▸ **Information supplied**
⟨

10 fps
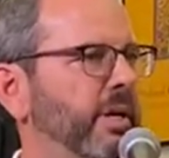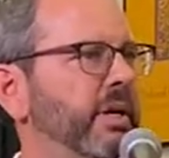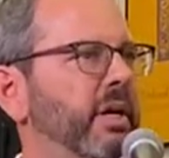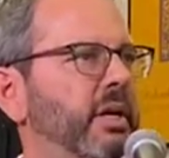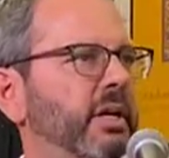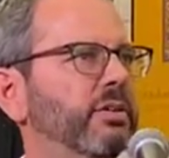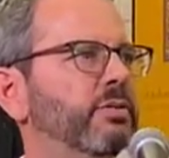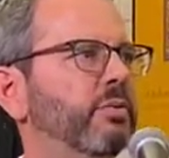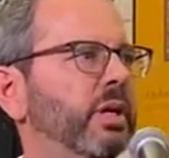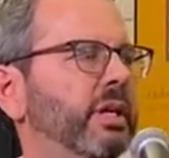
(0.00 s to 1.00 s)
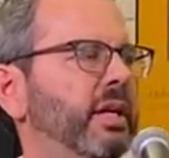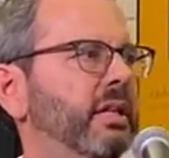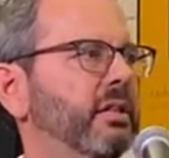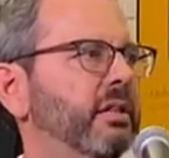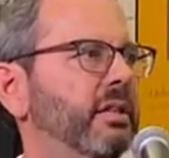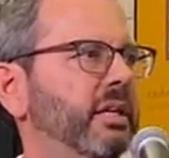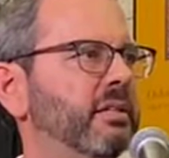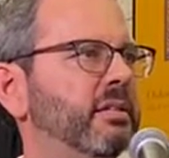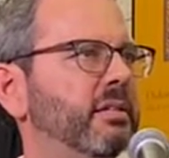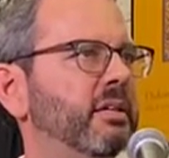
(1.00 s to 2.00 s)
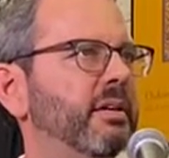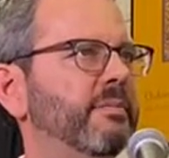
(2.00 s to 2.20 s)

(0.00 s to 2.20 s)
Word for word: But it's really this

⟩

▸ **Exercise requirements**
Please repeat all of the data exactly, excluding images.

▸ **Completed task**
10 fps
(0.00 s to 1.00 s)
(1.00 s to 2.00 s)
(2.00 s to 2.20 s)

(0.00 s to 2.20 s)
Word for word: But it's really this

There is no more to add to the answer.